L’article 30 de la loi n°2019-828 du 6 août 2019 de transformation de la fonction publique a instauré les lignes directrices de gestion (LDG) dans les trois versants de la fonction publique (1). Les LDG sont de deux ordres. La loi distingue, d’une part, celles relatives à la stratégie pluriannuelle de pilotage des ressources humaines, entrées en vigueur le 2 décembre 2019, d’autre part, celles relatives aux orientations générales en matière de promotion et de valorisation des parcours, qui seront applicables à compter du 1er janvier 2021. L’instauration de ce nouvel outil juridique traduit une pratique ancienne mais jusqu’alors non encadrée.
Outil de droit souple
Les LDG n’ont pas vocation à se substituer aux règles statutaires, ni aux principes constitutionnels, législatifs et généraux du droit: il s’agit dès lors d’un outil de droit souple, elles ne doivent axer que des orientations générales. La loi du6 août 2019 précise que les LDG portant sur la mobilité pour la fonction publique d’Etat, ainsi que celles relatives à la promotion et la valorisation des parcours interviennent « sans préjudice du pouvoir d’appréciation de l’autorité compétente en fonction des situations individuelles, des circonstances ou d’un motif d’intérêt général».
Volonté d’un législateur
La volonté du législateur ne fait alors aucun doute: inscrire ce nouvel outil normatif dans la vague du droit souple. Le droit « souple » qui a pour vocation d’accompagner la mise en oeuvre du droit «dur» peut être défini, selon le Conseil d’Etat (2), comme l’ensemble des instruments qui: – ont pour objet de modifier ou d’orienter les comportements de leurs destinataires en suscitant, dans la mesure du possible, leur adhésion; – par leur contenu et leur mode d’élaboration, présentent un degré de formalisation et de structuration qui les apparente aux règles de droit :
– ne créent pas par eux-mêmes de droits ou d’obligations pour leurs destinataires.

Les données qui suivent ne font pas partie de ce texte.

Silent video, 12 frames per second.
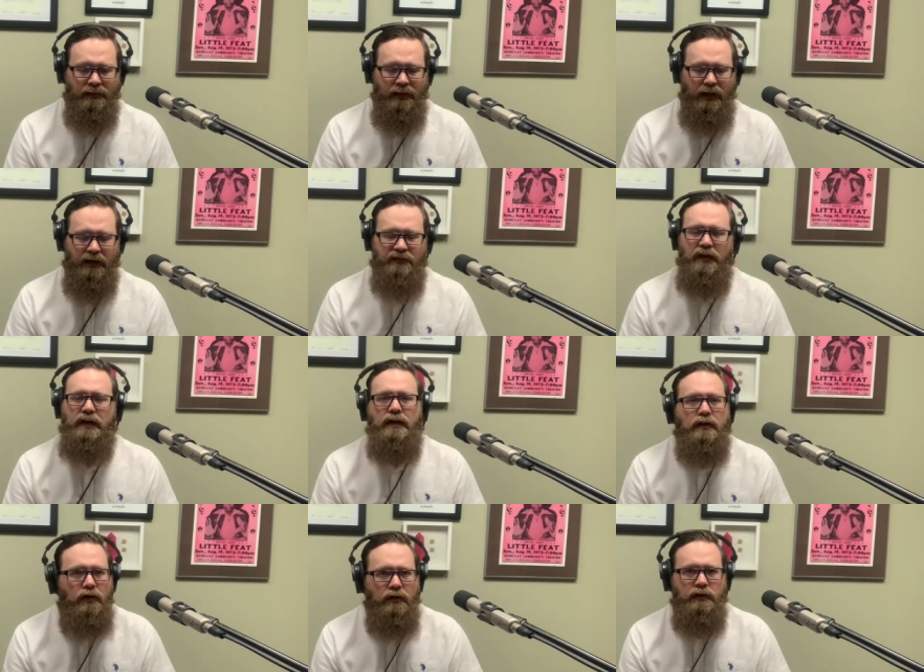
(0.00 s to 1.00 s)
I find
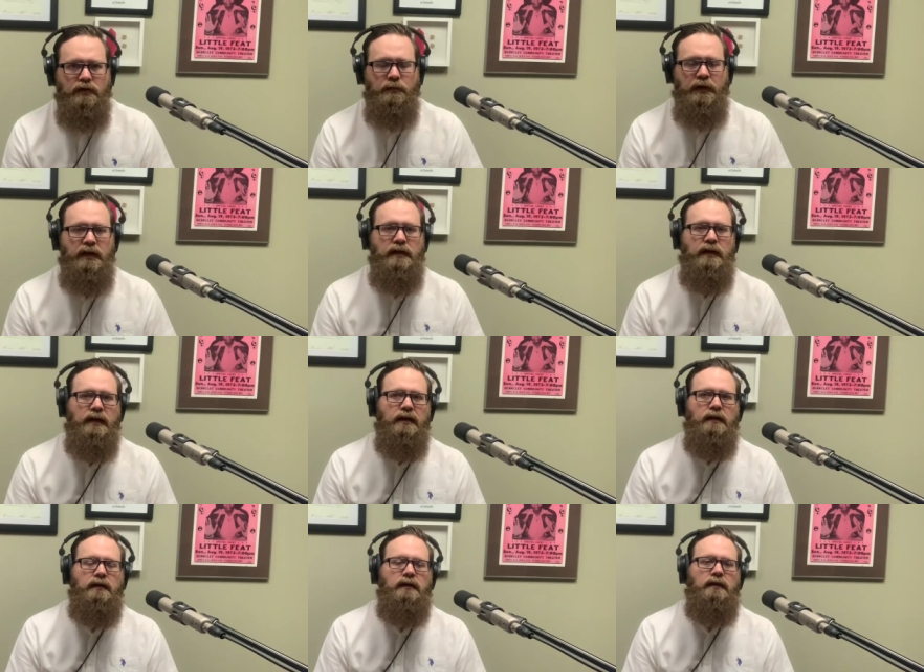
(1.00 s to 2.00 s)
encouragement in
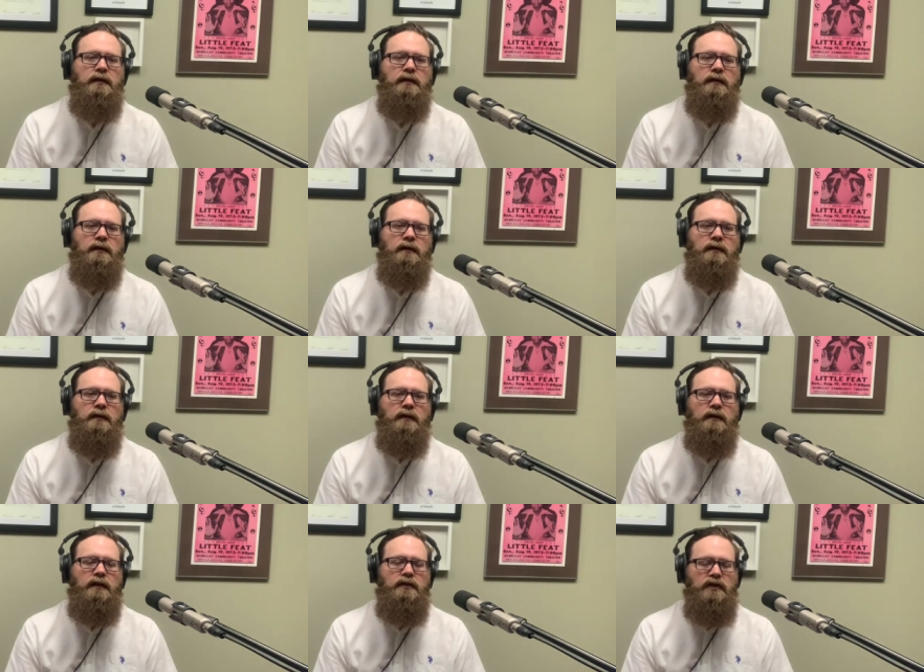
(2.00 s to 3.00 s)
that
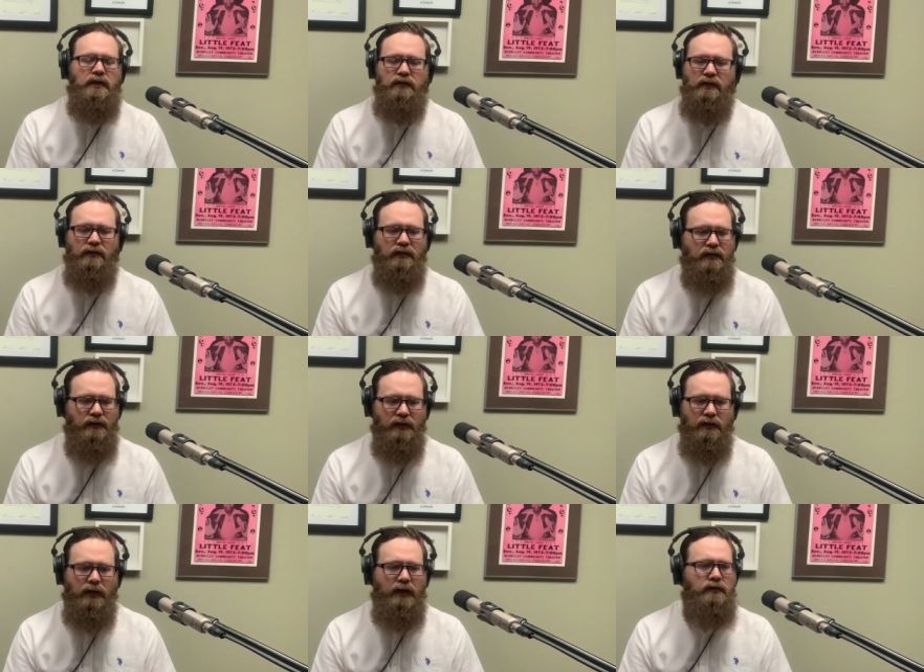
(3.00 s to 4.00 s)
That Jesus is
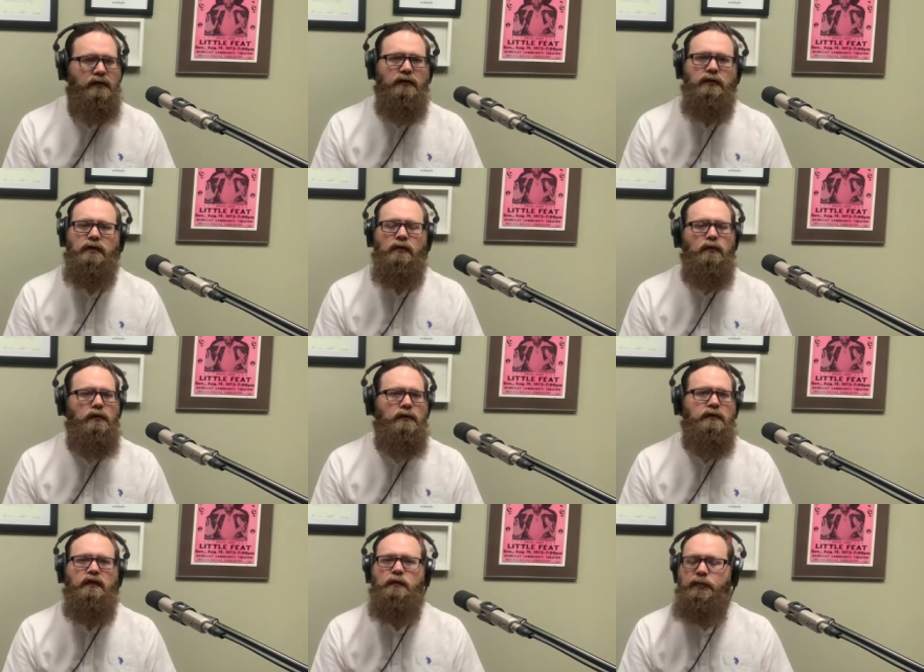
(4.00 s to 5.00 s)
still out there in the
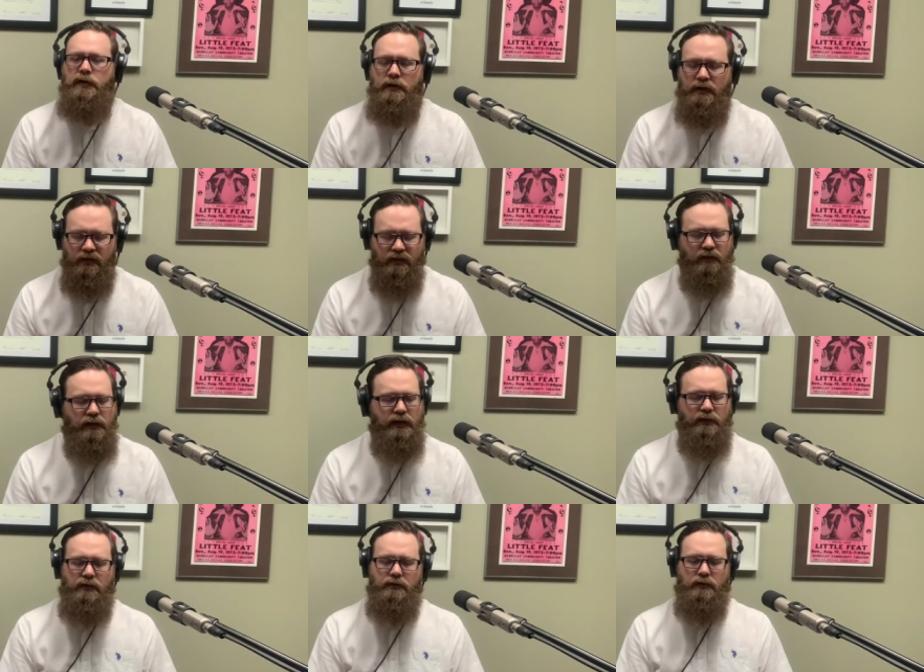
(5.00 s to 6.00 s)
world. The Spirit is still
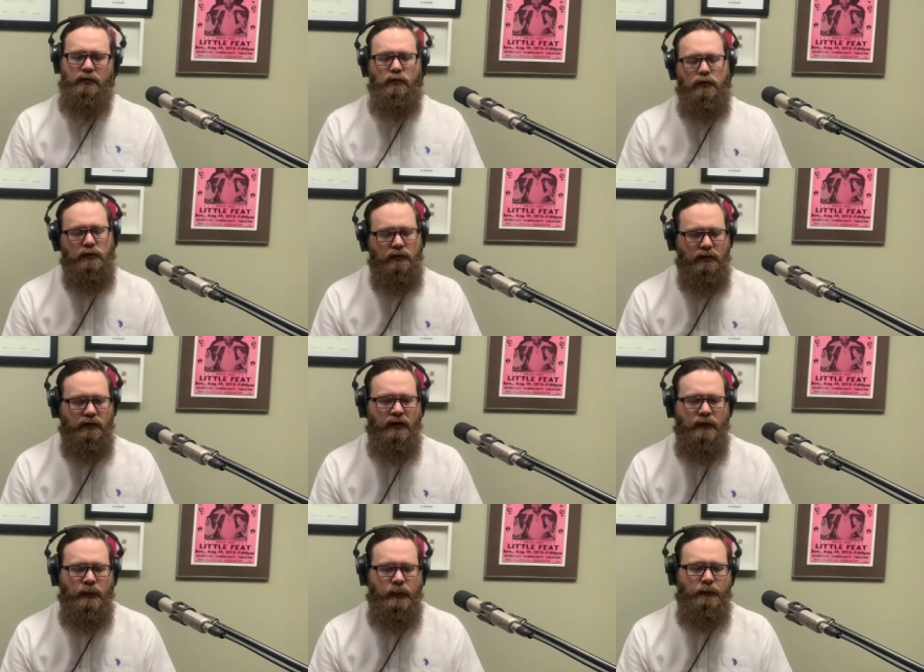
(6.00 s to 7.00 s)
out there in the world,
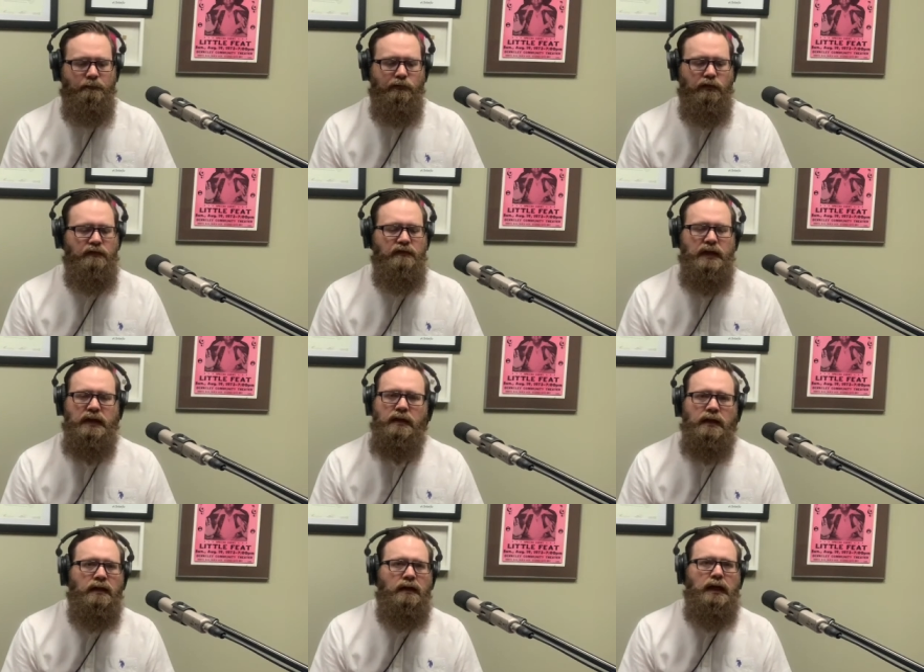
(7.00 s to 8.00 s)

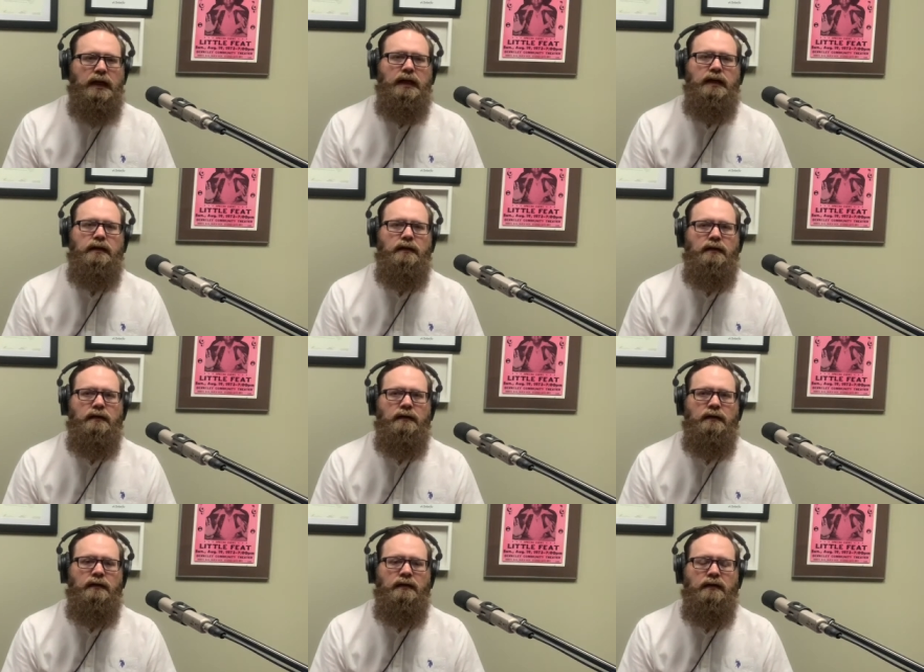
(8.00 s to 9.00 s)
revealing God,
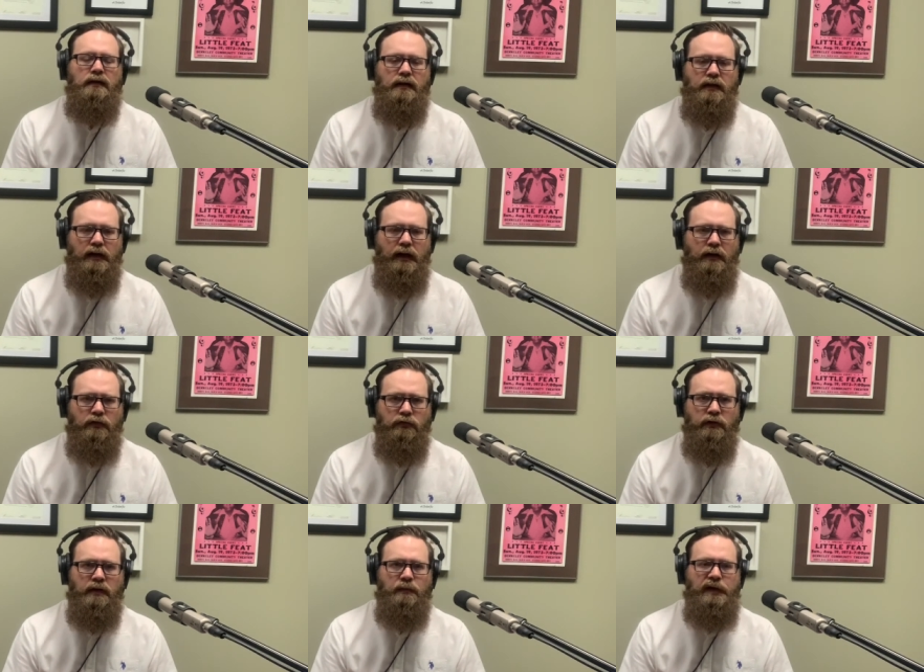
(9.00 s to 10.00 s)

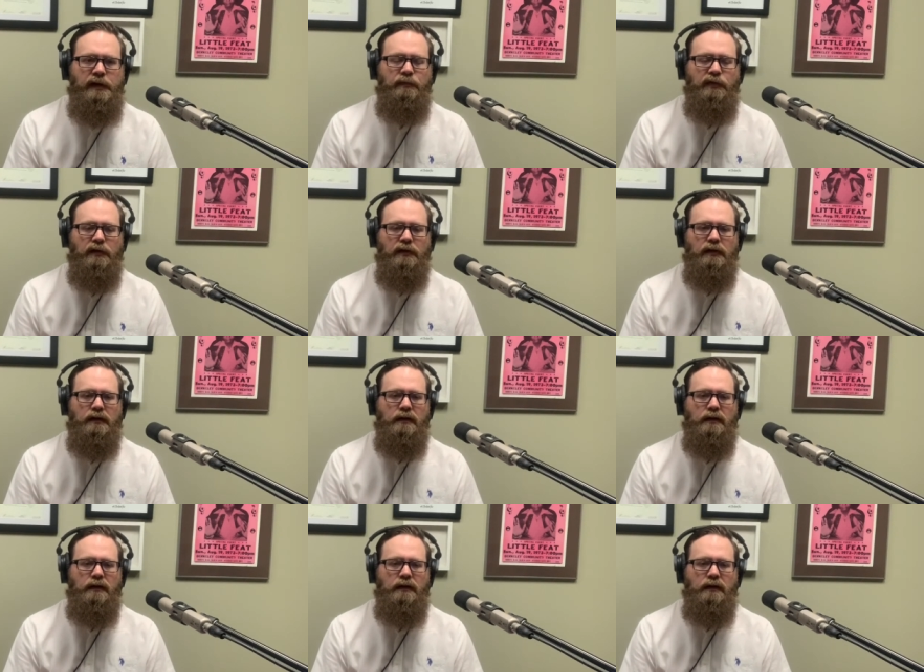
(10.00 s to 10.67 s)
encountering people.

Pour circonscrire les LDG à du droit souple, le législateur a repris les limites axées par le Conseil d’Etat dans sa décision « Crédit foncier de France » (3), selon laquelle:
« Une autorité administrative qui ne dispose pas du pouvoir réglementaire en la matière peut encadrer l’action de l’administration dans le but d’en assurer la cohérence en déterminant, par la voie de lignes directrices et sans édicter de condition nouvelle, des critères permettant de mettre en oeuvre un texte qu’elle est chargée d’appliquer, sous réserve de motifs d’intérêt général conduisant à y déroger et de l’appréciation particulière de chaque situation. »

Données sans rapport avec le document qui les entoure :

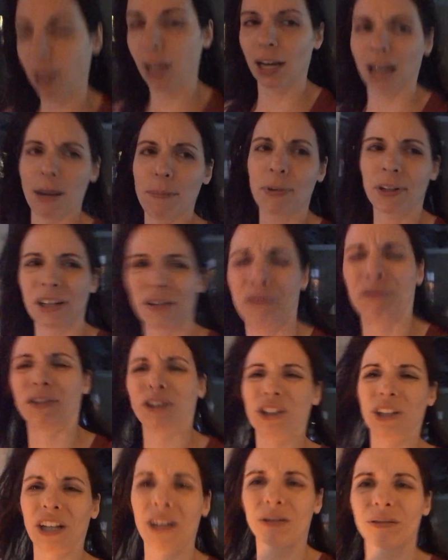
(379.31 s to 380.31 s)
but I'm pretty
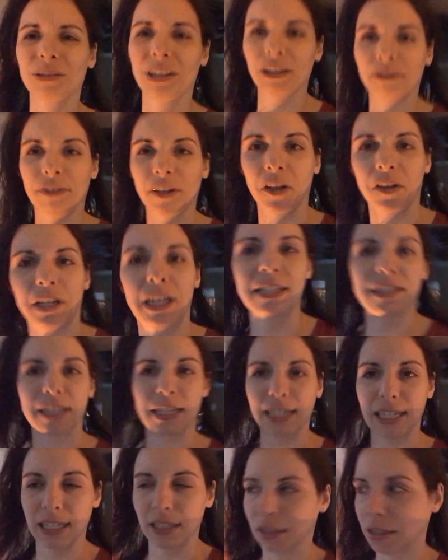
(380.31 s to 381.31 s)
full. I don't really feel the need
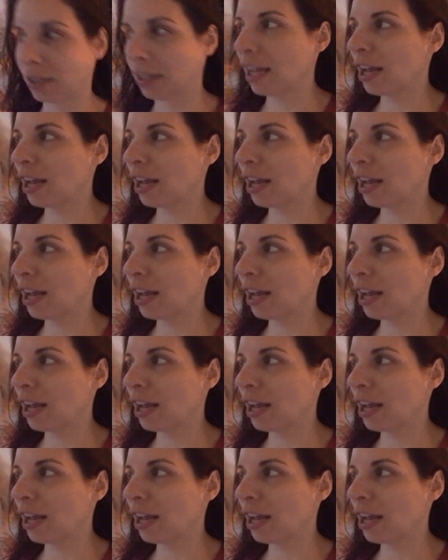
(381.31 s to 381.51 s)
to eat.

L’instauration du droit souple dans la fonction publique, par le biais des LDG, fait ainsi écho aux préconisations du Conseil d’Etat dans son étude annuelle de 2013 dédiée à cette notion (4).
Recherche d’un équilibre
Un équilibre dans la gestion des agents publics entre rigidité et souplesse est recherché. D’un côté se trouvent les dispositions législatives et réglementaires qui forment le droit statutaire marqué par sa rigidité. Ces règles ont pour objectifs, dans le cadre d’une gestion de masse, d’assurer, aux agents, une égalité de traitement par le biais de règles transparentes. A cela s’oppose le principe du pouvoir d’appréciation réservé aux autorités administratives, synonyme d’une grande souplesse. Les LDG ont alors pour vocation d’exercer un rôle pivot entre cette rigidité et cette souplesse. Elles permettent ainsi d’édicter, par une norme de droit souple publiée et donc portée à la connaissance des agents, les critères selon lesquels l’autorité hiérarchique entend apprécier les situations particulières qui lui sont soumises. Elles s’imposent à l’autorité compétente qui peut toutefois y déroger, sous couvert de son pouvoir d’appréciation, à la condition de justifier de circonstances particulières ou d’un motif d’intérêt général. En cela, les LDG ne peuvent être assimilées aux conventions collectives que l’on retrouve en droit du travail. Si, pour la «transformation de la fonction publique», le législateur s’est fortement inspiré du droit du travail, il a veillé à en garder les spécificités.
(1) Loi n°84-16 du 11 janvier 1984 (FPE), art. 18, loi n°84-53 du 26 janvier 1984 (FPT), art.33-5 , loi n°86-33 du 9 janvier 1986 (FPH), art.26.
(2) Etude annuelle de 2013 du Conseil d’Etat sur le droit souple.
(3) CE, 11 décembre 1970, reg. n°78880.
(4) Préconisation n°2 de l’étude annuelle de 2013 du Conseil d’Etat sur le droit souple: « inciter les administrations à recourir lorsque c’est approprié, aux directives au sens de la jurisprudence Crédit foncier de France […] pour la définition d’orientations en matière de gestion des agents publics ».